In its descriptions, Rosalind has been characterized as a sort of being, whose development follows the life cycle of a human being. Terms such as “conceived,” “gestation,” “nascent,” and “born” belie the fact that this project is very much the baby of its collaborative team. As such I will try to be careful. However, if it is our goal to “help Rosalind to maturity,” then there will need to be some growing pains in the process. I am a lover of language. I love words and the playful slippages that allow for elided forms to convey more meaning in their collision than in their discrete totalities. I am, however, suspicious of lexicons and catalogs, which despite their inclusive and egalitarian intentions can become fascistic by virtue of their [necessarily] formal structure. However, this practice can often become opaque, burying any useful discourse under a barrage of semantics and word play.

My further concern is that there is a historical tradition [Western] that ties the concept of “naming” to the process of legitimization. For illustration, a child that was born out of wedlock was denied the use of his father’s name and was thus bastardized or considered illegitimate. By extension, language has become a way of legitimizing any object or idea by creating sharable context and meaning. Further, areas of thought that find their authority on the margins, often a have a directed desire to produce the language that will tell the story of their movement, rather than produce the movement itself. I find a disconcerting trend in new media to coin terms and claim ownership of their origination. This seems more a means of marking intellectual territory than in developing the field of study. Nor do I understand why there is such eagerness to assume the same processes and forms of traditional media, which we could manage to avoid and surpass, (at least for the purposes of our own field).

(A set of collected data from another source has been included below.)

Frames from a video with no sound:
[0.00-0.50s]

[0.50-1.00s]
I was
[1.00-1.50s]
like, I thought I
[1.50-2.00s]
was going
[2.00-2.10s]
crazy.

Rosalind is tentatively pleasurable, but many of the definitions it has gathered to date are so highly subjective that they are limited to a single, momentary use. Some are simply jokes in the form of structural puns derived from the project itself. Others are totally meaningless. Yet a few are truly inspiring and relevant, and I plan to use them often. A few favorites terms are: aeremonial; Alpha Revisionism; anti-archive; catechstrophy; decontentdrated; defuge; emulationism; intertwingle; leibor and loiber; miscourse; multivating; and wapathy. (You will need to visit Rosalind for these and other definitions.)

My hope is that as the Rosalind database develops, it will function as a significant and comprehensive linguistic reflection rather than gesturing towards catalog, and that its dynamism will be actual, not theoretical.